Futuristic Animal Resource & Research Center (FARRC), Korea Research Institute of Bioscience and Biotechnology (KRIBB), Chungcheongbuk-do, Republic of Korea.
Division of Animal Sciences, University of Missouri, Columbia, MO, USA.
J Alzheimers Dis. 2024;101(2):445-461. doi: 10.3233/JAD-231297.
Presenilin 1 (PSEN1) is one of the genes linked to the prevalence of early onset Alzheimer's disease. In mice, inactivation of Psen1 leads to developmental defects, including vertebral malformation and neural development. However, little is known about the role of PSEN1 during the development in other species.
To investigate the role of PSEN1 in vertebral development and the pathogenic mechanism of neurodegeneration using a pig model.
CRISPR/Cas9 system was used to generate pigs with different mutations flanking exon 9 of PSEN1, including those with a deleted exon 9 (Δexon9). Vertebral malformations in PSEN1 mutant pigs were examined by X-ray, micro-CT and micro-MRI. Neuronal cells from the brains of PSEN1 mutant pigs were analyzed by immunoflourescence, followed by image analysis including morphometric evaluation via image J and 3D reconstruction.
Pigs with a PSEN1 null mutation (Δexon9-12) died shortly after birth and had significant axial skeletal defects, whereas pigs carrying at least one Δexon9 allele developed normally and remained healthy. Effects of the null mutation on abnormal skeletal development were also observed in fetuses at day 40 of gestation. Abnormal distribution of astrocytes and microglia in the brain was detected in two PSEN1 mutant pigs examined compared to age-matched control pigs. The founder pigs were bred to establish and age PSEN1ΔE9/+ pigs to study their relevance to clinical Alzheimer's diseases.

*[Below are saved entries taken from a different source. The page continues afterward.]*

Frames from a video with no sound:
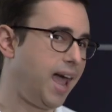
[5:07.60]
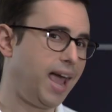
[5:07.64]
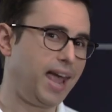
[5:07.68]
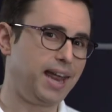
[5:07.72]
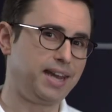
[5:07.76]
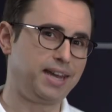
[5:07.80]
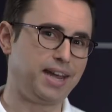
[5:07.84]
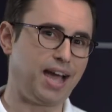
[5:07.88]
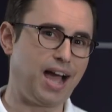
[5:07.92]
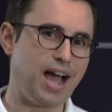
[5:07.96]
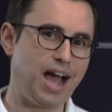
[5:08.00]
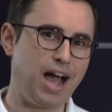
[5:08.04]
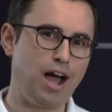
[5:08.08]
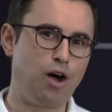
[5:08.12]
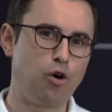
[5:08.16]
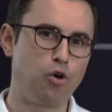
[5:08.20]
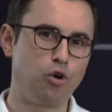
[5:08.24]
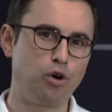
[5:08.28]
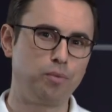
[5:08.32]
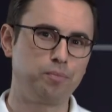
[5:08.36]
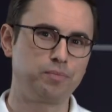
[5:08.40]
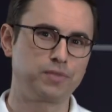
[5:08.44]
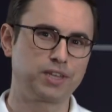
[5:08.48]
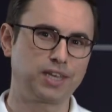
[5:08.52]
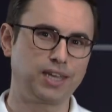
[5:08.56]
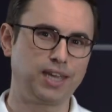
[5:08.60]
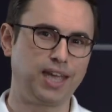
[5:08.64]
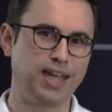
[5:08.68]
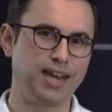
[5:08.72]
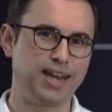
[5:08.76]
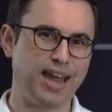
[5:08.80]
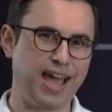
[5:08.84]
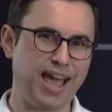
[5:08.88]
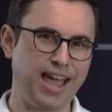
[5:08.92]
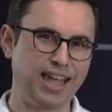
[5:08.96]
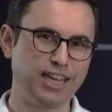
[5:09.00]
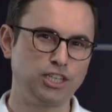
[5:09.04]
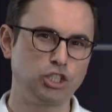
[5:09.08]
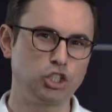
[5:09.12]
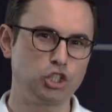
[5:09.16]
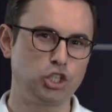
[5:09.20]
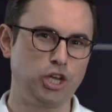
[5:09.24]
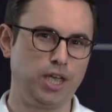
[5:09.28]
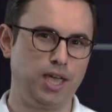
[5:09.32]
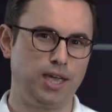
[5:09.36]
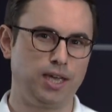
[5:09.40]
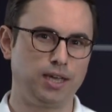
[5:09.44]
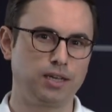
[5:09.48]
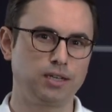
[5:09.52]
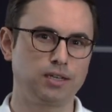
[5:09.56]
And how can I
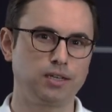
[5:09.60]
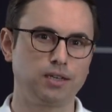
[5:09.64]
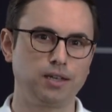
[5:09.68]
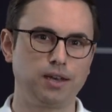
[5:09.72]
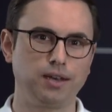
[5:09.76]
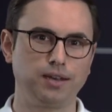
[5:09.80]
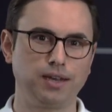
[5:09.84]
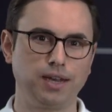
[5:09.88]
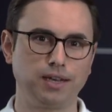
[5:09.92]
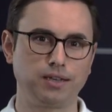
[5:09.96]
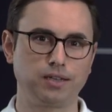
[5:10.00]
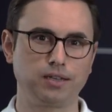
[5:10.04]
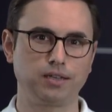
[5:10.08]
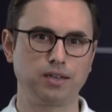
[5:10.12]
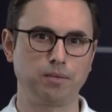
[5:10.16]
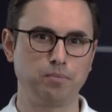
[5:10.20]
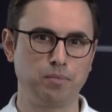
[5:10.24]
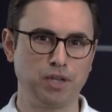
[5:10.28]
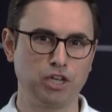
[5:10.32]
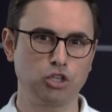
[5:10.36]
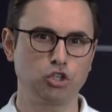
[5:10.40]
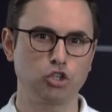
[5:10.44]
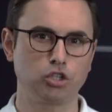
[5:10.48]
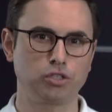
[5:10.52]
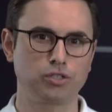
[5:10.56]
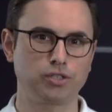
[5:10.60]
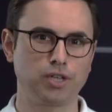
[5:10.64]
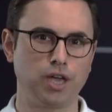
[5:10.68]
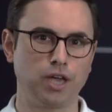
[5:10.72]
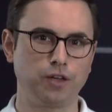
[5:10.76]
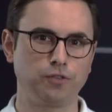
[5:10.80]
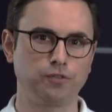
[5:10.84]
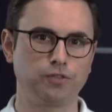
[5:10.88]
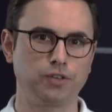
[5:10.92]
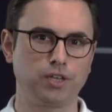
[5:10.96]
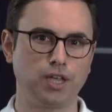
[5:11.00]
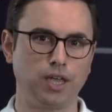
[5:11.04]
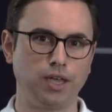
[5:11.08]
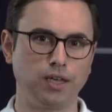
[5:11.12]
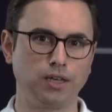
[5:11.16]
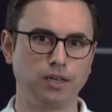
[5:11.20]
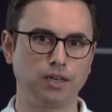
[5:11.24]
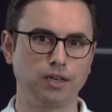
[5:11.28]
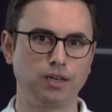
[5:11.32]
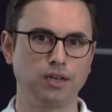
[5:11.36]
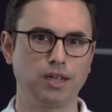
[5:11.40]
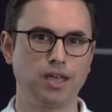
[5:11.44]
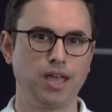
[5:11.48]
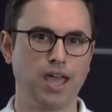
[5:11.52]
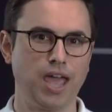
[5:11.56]
check that the measures I've
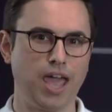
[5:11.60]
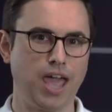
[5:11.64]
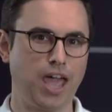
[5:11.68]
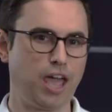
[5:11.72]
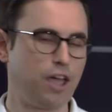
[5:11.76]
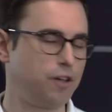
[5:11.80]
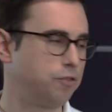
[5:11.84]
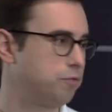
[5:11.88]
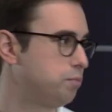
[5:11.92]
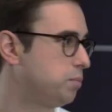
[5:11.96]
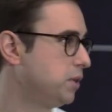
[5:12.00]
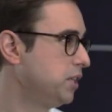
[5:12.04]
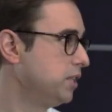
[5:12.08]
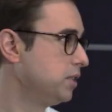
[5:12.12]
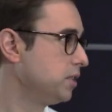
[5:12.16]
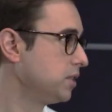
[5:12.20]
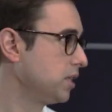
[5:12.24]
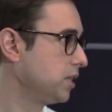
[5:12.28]
taken have been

PSEN1 has a critical role for normal vertebral development and PSEN1 mutant pigs serves as novel resources to study Alzheimer's disease.
早发型阿尔茨海默病的发病与早老素 1(PSEN1)基因有关。在小鼠中,PSEN1 的失活会导致发育缺陷,包括脊椎畸形和神经发育。然而,对于其他物种中 PSEN1 在发育过程中的作用知之甚少。

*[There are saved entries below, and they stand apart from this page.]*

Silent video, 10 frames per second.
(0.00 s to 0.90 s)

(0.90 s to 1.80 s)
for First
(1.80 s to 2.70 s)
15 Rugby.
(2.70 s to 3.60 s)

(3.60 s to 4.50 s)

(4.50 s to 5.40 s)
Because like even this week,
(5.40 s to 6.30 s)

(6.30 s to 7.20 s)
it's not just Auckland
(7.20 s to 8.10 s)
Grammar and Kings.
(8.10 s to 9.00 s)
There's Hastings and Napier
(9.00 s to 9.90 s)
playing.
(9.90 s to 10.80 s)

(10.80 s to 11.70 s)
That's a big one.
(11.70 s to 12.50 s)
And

利用猪模型研究 PSEN1 在脊椎发育中的作用和神经退行性病变的发病机制。
使用 CRISPR/Cas9 系统生成 PSEN1 外显子 9 侧翼带有不同突变的猪,包括缺失外显子 9(Δexon9)的猪。通过 X 射线、微 CT 和微 MRI 检查 PSEN1 突变猪的脊椎畸形。通过免疫荧光法分析 PSEN1 突变猪的神经元细胞,然后通过图像分析包括使用 image J 进行形态计量评估和 3D 重建。
PSEN1 无功能突变(Δexon9-12)的猪在出生后不久死亡,且有明显的轴性骨骼缺陷,而携带至少一个 Δexon9 等位基因的猪则正常发育且保持健康。在妊娠第 40 天的胎儿中也观察到了该无功能突变对异常骨骼发育的影响。与年龄匹配的对照猪相比,在两只 PSEN1 突变猪中检测到大脑中星形胶质细胞和小胶质细胞的异常分布。创始人猪被繁殖以建立和增龄 PSEN1ΔE9/+猪,以研究它们与临床阿尔茨海默病的相关性。
PSEN1 对正常的脊椎发育至关重要,PSEN1 突变猪为研究阿尔茨海默病提供了新的资源。